Landkreis plant Olympia-Gedenkstätte

von Redaktion

INTERVIEW Landrat Thomas Karmasin über den 50. Jahrestag des Attentats

Am 5. September 1972 gegen 22.30 trafen zwei Hubschrauber des Bundesgrenzschutzes auf dem Fliegerhorst-Gelände ein. An Bord: neun israelische Geiseln und acht Terroristen. Zwei Stunden später waren bis auf drei Geiselnehmer, die überlebten und später freigepresst wurde, alle Helikopter-Insassen tot. Der Fliegerhorst in Fürstenfeldbruck wird zum 50. Jahrestag des Olympia-Attentats Ort einer wahrscheinlich weltweit beachteten Gedenkveranstaltung sein. Der Landkreis plant aber auch langfristig eine Gedenkstätte. Dazu ein Interview mit Landrat Thomas Karmasin.

Was hat der Landkreis vor?

Für uns zentral ist die Gedenkveranstaltung am 5. September ab 15 Uhr mit anschließendem Staatsempfang des Ministerpräsidenten. Federführend für Organisation und auch Einladungen ist das bayerische Innenministerium.

Befürchten Sie einen Boykott der Angehörigen israelischer Opfer?

Das wäre natürlich nicht gut. Wir erwarten auch Angehörige der israelischen Opfer, auch wenn das wegen des neu entfachten Streits um Entschädigungszahlungen, der mich etwas überrascht hat, offen zu sein scheint. In der Vergangenheit hatte ich den Eindruck, dass die Angehörigen offen sind für das Gespräch – sie waren ja auch zum 40. Jahrestag in Fürstenfeldbruck. Ankie Spitzer etwa, die Witwe des getöteten Fechters Andrei Spitzer, hat uns für unser lokales Engagement gedankt.

Haben Sie auch Kontakt zu Angehörigen des getöteten deutschen Polizisten Anton Fliegerbauer?

Ja. Frau Niedermaier, so heißt die Witwe heute, kommt regelmäßig zu unseren Gedenkveranstaltungen. Das Verhältnis zu ihr ist unkompliziert, sie ist eine sehr nette und bescheidene Person.

Wird auch der Bundespräsident kommen?

Davon ist die Rede. Ich selbst würde den Besuch sehr begrüßen. Das ist zum 50. Jahrestag auch angemessen.

Warum gibt auf dem Fliegerhorst kein Museum?
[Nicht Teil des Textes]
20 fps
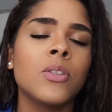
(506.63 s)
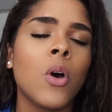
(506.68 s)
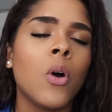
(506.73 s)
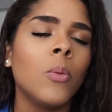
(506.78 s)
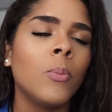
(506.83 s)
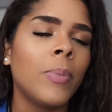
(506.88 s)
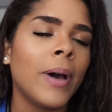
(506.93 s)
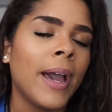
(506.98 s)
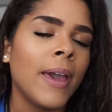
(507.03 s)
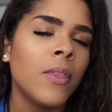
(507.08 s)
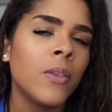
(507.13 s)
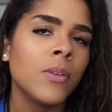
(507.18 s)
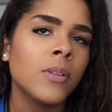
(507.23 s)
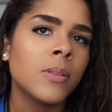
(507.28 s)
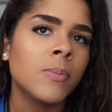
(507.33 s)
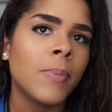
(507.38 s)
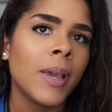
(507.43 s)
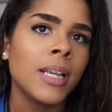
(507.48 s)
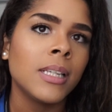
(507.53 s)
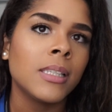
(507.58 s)
Don't buy
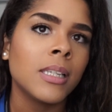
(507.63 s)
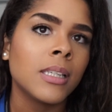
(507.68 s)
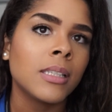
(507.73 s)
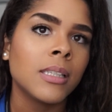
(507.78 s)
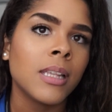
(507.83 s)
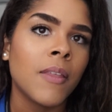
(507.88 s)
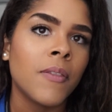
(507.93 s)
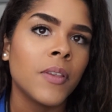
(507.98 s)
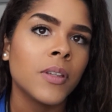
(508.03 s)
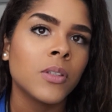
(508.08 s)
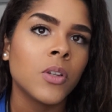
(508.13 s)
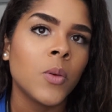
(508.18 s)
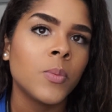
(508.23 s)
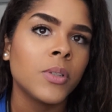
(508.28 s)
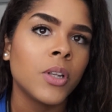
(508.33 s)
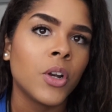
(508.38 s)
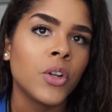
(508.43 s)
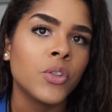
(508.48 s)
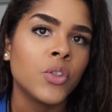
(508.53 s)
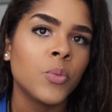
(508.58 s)
those basic
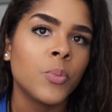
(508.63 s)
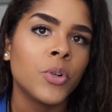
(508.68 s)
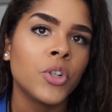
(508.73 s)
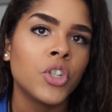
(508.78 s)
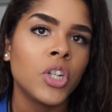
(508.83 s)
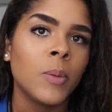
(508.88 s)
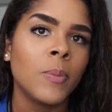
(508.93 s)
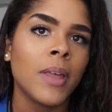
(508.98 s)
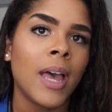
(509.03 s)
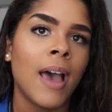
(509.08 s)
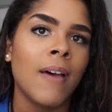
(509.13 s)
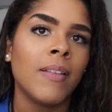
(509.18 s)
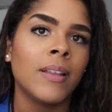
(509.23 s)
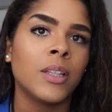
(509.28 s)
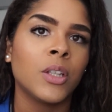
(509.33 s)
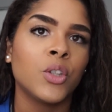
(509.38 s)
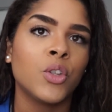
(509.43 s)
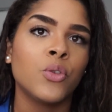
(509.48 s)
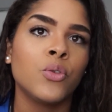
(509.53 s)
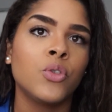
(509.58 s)
stethoscopes that are super cheap that have
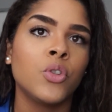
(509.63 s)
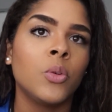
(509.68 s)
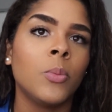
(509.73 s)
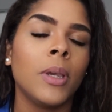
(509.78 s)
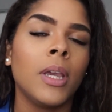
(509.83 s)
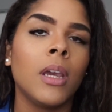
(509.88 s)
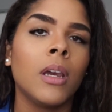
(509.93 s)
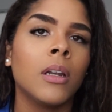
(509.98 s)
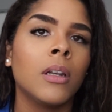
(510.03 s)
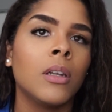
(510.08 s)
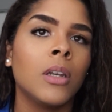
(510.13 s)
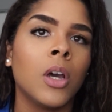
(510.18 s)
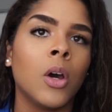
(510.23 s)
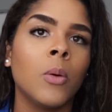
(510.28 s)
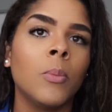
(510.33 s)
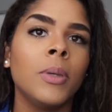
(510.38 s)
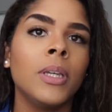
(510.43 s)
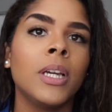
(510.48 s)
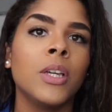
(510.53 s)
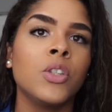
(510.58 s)
like the 2 tubing.
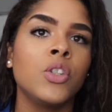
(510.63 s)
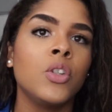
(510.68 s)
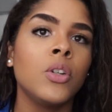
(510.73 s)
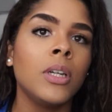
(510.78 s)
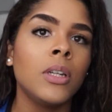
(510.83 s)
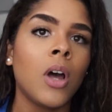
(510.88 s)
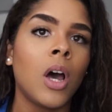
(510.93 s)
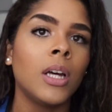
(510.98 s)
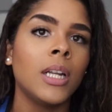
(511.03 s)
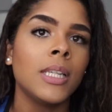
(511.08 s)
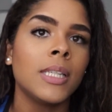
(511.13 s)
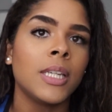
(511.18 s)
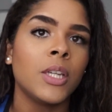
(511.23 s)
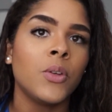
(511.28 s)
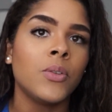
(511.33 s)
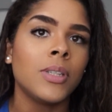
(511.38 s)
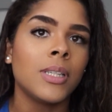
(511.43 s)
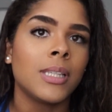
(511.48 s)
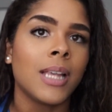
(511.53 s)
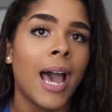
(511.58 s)
No, because you can honestly
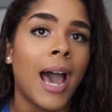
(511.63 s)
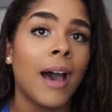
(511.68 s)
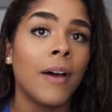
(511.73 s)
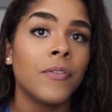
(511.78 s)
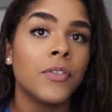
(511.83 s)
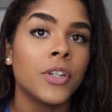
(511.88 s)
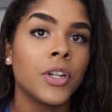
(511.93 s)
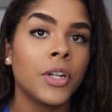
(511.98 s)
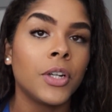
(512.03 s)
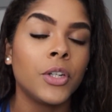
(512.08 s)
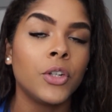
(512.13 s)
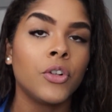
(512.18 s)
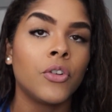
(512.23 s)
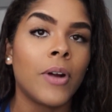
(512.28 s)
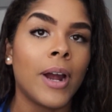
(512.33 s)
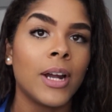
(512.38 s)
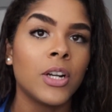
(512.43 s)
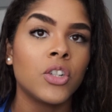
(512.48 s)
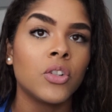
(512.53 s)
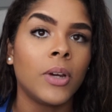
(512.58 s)
use this after you
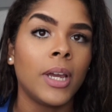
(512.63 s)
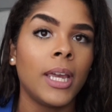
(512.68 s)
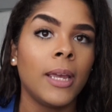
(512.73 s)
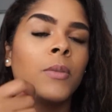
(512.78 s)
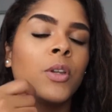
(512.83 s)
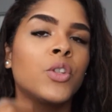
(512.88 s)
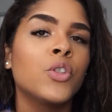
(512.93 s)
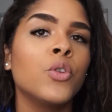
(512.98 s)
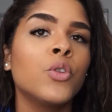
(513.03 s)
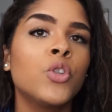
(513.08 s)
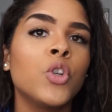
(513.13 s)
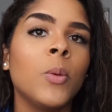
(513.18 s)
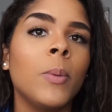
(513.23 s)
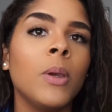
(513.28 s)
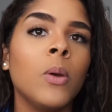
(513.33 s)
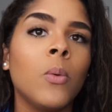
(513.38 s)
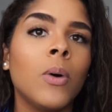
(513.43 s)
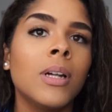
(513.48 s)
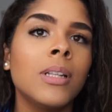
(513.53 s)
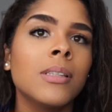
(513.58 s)
graduate. The 2
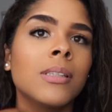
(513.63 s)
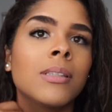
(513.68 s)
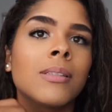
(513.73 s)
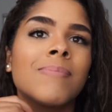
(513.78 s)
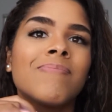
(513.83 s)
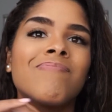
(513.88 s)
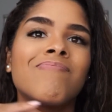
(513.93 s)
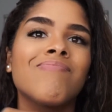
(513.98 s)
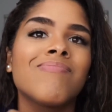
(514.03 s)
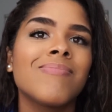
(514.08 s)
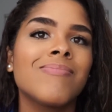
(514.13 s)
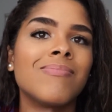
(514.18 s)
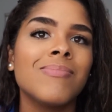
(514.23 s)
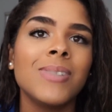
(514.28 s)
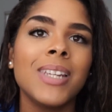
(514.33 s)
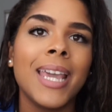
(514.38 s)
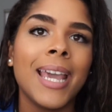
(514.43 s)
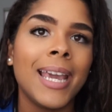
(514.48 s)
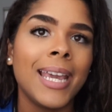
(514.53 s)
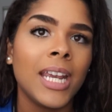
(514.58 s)
tubing ones,
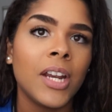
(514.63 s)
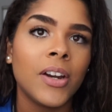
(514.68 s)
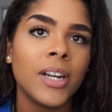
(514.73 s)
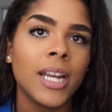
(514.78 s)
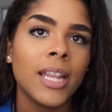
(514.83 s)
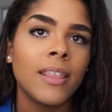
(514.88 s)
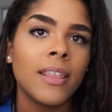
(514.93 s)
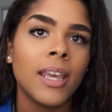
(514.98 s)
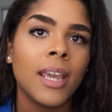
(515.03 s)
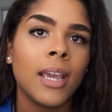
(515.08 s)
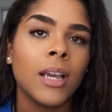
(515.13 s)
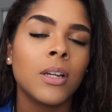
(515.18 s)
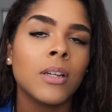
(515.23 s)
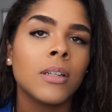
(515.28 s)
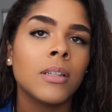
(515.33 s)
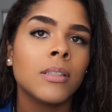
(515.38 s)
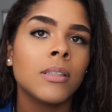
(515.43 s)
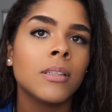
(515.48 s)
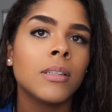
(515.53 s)
you can't hear anything.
Was sollte man dort ausstellen? Die ausgebrannten Hubschrauber etwa gibt es meines Wissens gar nicht mehr, sie wurden irgendwann verschrottet. Und eine Polizeiuniform von damals oder etwa eine Kalaschnikow, das wäre wohl nicht das Richtige. Das heißt aber nicht, dass wir untätig waren.

Sondern?

Wir planen eine Gedenkstätte auf dem Fliegerhorstgelände, im Vorfeld des Towers, sobald die Bundeswehr endgültig abgezogen ist. Sie soll für jedermann zugänglich sein.

Wann wird das sein?

Nach jetziger Planung wohl Ende 2026. Wir werden den Tower als Ort des blutigen Endes der Geiselnahme kenntlich machen, eine Erinnerungstafel mit den Namen der Opfer ist schon jetzt dort. Am Tower gibt es, schwer zu sehen, auch noch Einschusslöcher. Es ist nicht ganz unkompliziert, den Tower begehbar zu machen, da dort noch IT-Einrichtungen der Bundeswehr installiert sind. Aber das kann man ändern. Wir werden, vielleicht mit Stelen, auch die Orte auf dem ehemaligen Flugvorfeld kenntlich machen, auf denen damals die beiden BGS-Hubschrauber standen.

Das liegt in der Zukunft. Was ist jetzt geplant?

Wir haben eine virtuelle Gedenkstätte eingerichtet. Dieser digitale Erinnerungsort wird seit 2019 vorbereitet. Der Ort des Geschehens wird auf der Website, die bis zum 5. September fertig gestellt sein soll, zunächst digital zugänglich gemacht durch Bilder und Informationen zum Attentat selbst, zu dessen Folgen, auch zu der Erinnerungsarbeit des Landkreises. Eine Unterseite gehört dem Gedenken. Eine speziell dafür entwickelte App kann später für Führungen vor Ort verwendet werden. Diese App ist von Anfang an so ausgelegt, dass sie nicht nur vor Ort, sondern auch im sogenannten Zuhause-Modus funktioniert. Auch Audio- und Videointerviews mit Zeitzeuginnen und Zeitzeugen werden in die Website und in die App integriert. Wir hoffen, auf diese Weise auch jüngere Menschen anzusprechen.